At international level, he was a Great Britain captain and a Lions tourist three times. He gained 29 caps and scored a try and three goals in the third Test against Australia at Sydney Cricket Ground on July 4, 1970.
That was the last time Great Britain won the Ashes and Millward’s exploits in Great Britain colours, as well as for Hull KR, made him famous both in this country and on the other side of the world.
It’s ironic that Millward died in the same week as international rugby league.
When Australia play New Zealand in tomorrow’s Anzac Test, their side will include winger Semi Radrada.
If the name sounds familiar, that may be from the 2013 World Cup, when he played for Fiji. He scored a try in a defeat by England at Hull’s KR Stadium.

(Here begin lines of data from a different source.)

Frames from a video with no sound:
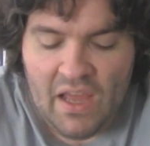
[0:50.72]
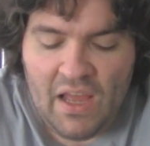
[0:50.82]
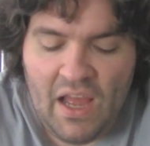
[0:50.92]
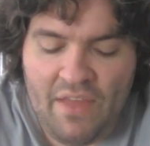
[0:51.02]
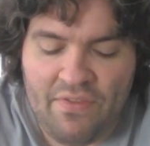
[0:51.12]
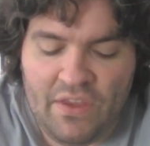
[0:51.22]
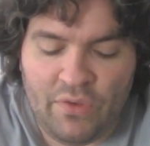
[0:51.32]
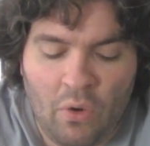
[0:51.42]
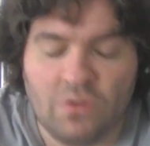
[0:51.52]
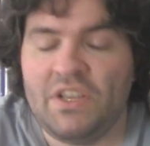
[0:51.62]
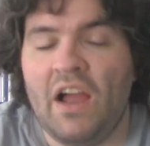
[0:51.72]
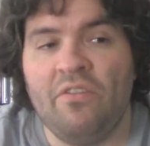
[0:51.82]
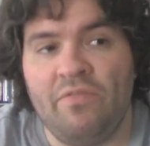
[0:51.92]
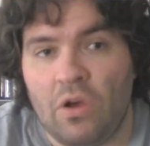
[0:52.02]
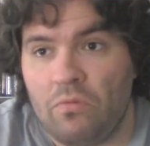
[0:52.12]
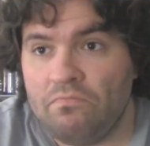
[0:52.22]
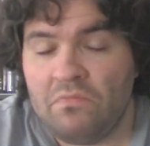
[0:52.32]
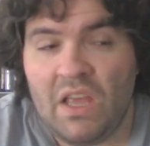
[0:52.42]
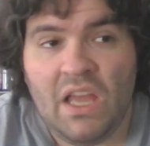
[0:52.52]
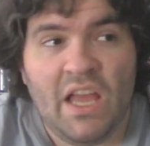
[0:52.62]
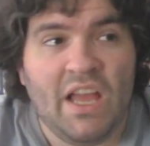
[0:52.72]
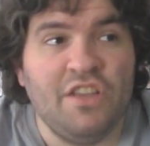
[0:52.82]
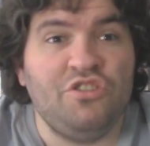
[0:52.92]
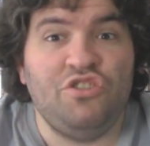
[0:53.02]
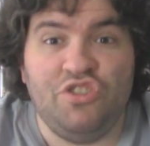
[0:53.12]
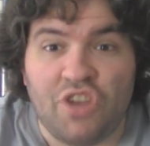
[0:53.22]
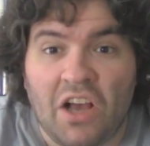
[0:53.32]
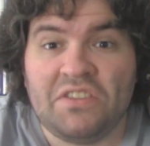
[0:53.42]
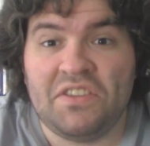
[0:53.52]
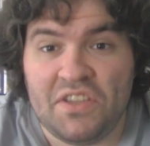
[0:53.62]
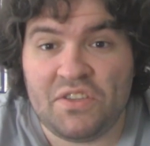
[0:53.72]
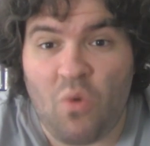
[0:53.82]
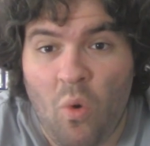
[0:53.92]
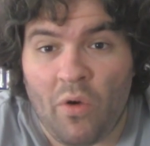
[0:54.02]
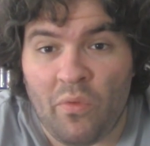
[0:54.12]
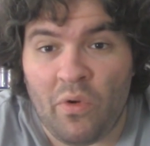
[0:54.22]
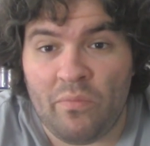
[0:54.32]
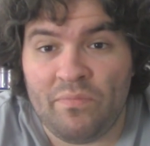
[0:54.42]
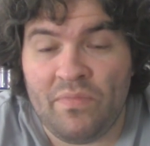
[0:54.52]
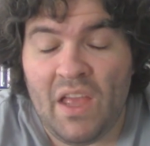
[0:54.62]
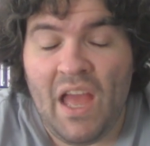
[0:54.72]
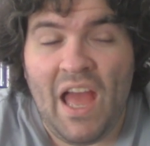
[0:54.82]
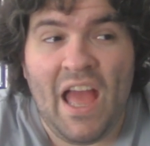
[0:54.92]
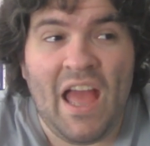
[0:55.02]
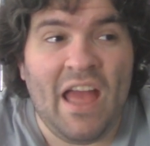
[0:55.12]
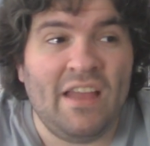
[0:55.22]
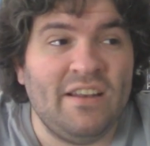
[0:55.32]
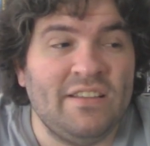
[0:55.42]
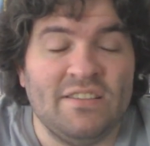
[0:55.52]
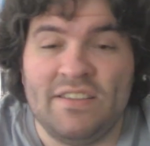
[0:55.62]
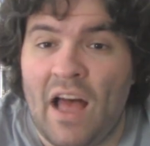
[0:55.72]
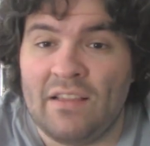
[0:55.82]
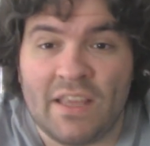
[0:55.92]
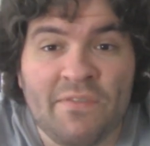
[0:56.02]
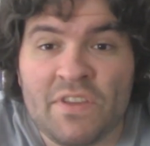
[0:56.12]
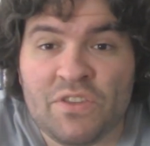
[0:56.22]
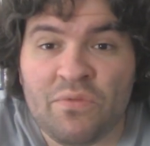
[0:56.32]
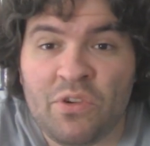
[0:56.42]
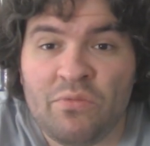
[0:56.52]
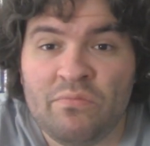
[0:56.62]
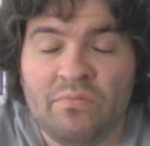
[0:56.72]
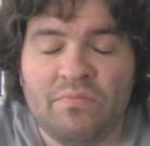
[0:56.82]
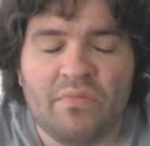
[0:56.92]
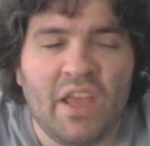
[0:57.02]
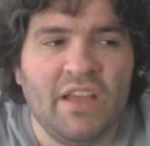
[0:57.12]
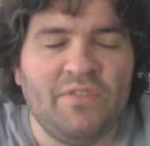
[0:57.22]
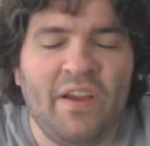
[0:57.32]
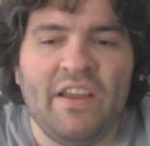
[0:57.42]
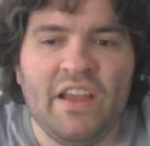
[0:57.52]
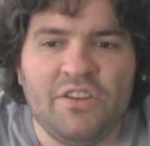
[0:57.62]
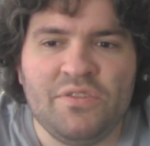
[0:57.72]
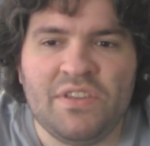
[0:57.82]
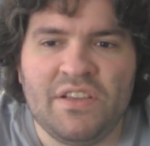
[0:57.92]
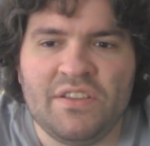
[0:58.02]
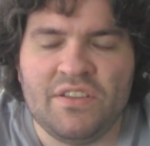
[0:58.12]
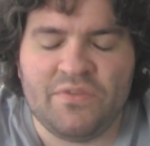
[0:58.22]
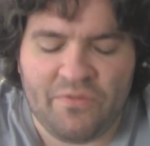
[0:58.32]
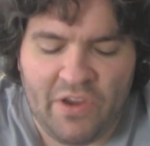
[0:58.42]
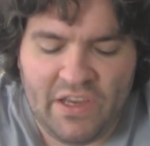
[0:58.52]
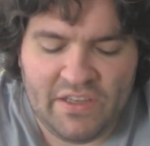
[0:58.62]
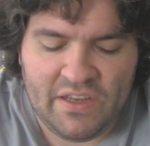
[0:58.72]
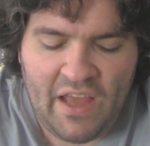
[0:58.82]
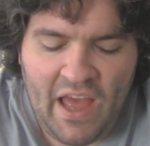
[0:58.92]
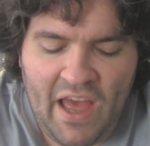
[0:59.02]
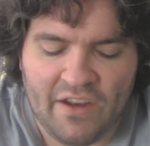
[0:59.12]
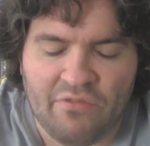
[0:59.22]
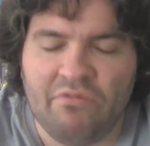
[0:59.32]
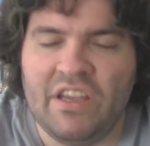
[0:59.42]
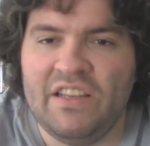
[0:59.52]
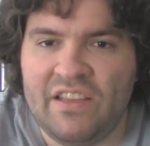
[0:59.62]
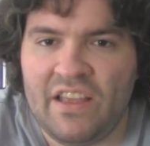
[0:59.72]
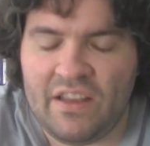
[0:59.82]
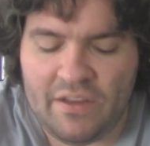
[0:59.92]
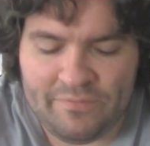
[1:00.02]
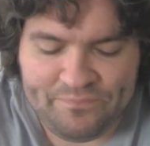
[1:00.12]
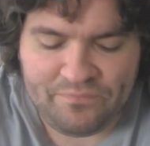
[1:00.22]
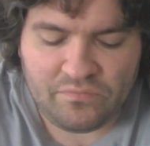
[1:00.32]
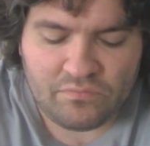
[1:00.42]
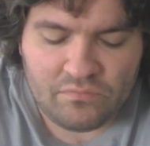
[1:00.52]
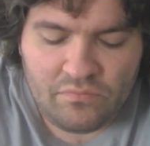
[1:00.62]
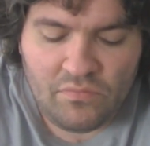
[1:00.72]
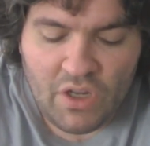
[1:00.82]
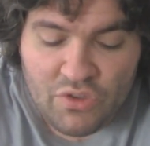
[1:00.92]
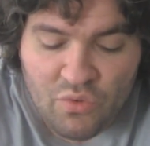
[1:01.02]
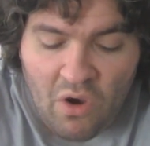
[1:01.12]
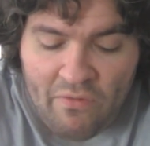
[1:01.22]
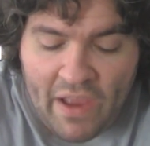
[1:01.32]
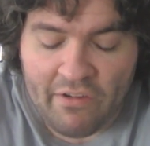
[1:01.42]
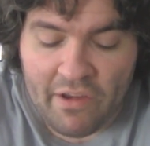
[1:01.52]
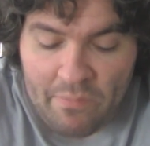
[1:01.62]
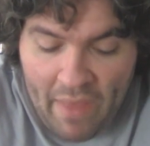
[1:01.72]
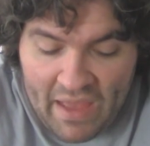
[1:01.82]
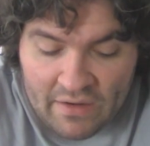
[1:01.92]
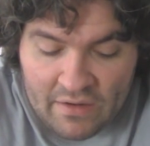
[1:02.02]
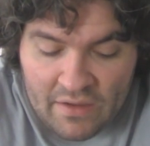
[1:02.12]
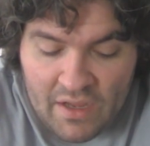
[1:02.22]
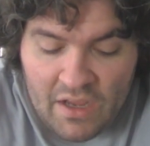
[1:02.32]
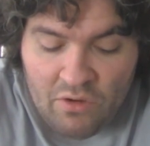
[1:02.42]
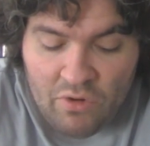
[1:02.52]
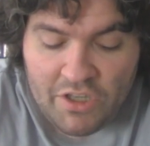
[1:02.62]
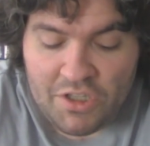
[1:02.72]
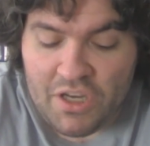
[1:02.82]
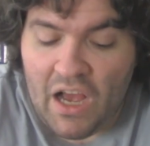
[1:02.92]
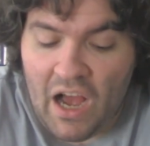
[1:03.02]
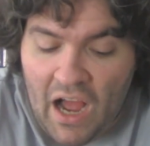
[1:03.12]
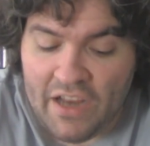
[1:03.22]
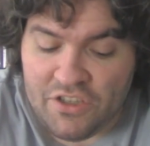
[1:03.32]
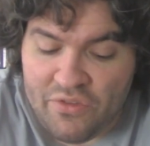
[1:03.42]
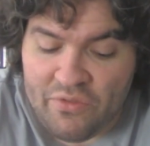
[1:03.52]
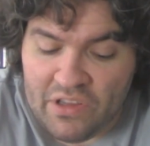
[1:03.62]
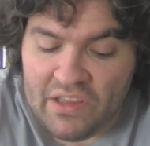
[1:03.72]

And this whole entire film is just this courtroom, and it does not leave this room. It's very interesting since Friedkin had redid 12 Angry Men, which I do really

Radrada moved to Australia in 2012 to play for Parramatta Eels and therefore qualifies for the Kangaroos on residency grounds. That, of course, doesn’t mean the coach has to select him, or he must make himself available. Mal Meninga, the new Australia team boss, stuck a knife into the international game when he opted to call up Radrada.
Unlike some nations, Fiji for example, the Aussies do not have to select from a limited player pool. They have most of the world’s top talent at their disposal, but sadly those in charge of the game in Australia don’t care about the sport on a global level, especially now they are no longer top dogs.
Hull play an important match on Sunday, when they visit St Helens in the Ladbrokes Challenge Cup. It is a competition they have a chance of winning, if they have a full squad to choose from. They will be without Frank Pritchard and Sika Manu for the tie at Langtree Park after allowing the duo to play for Samoa and Tonga respectively in Saturday’s Test at Parramatta.
Hull coach Lee Radford said: “It’s important for the growth of the international game that they’re both turning out for Samoa and Tonga and great recognition for the club that we have two international captains.”
On the other side of the world, Wayne Bennett, coach of Brisbane Broncos and England, has refused to allow one of his club’s stars, Anthony Milford, to play for Samoa this weekend. There may be a good reason for that and Bennett, normally an advocate of international rugby league, might be protecting his player, but it is a depressing precedent and could rebound later in the year when the Brisbane boss selects his first England team.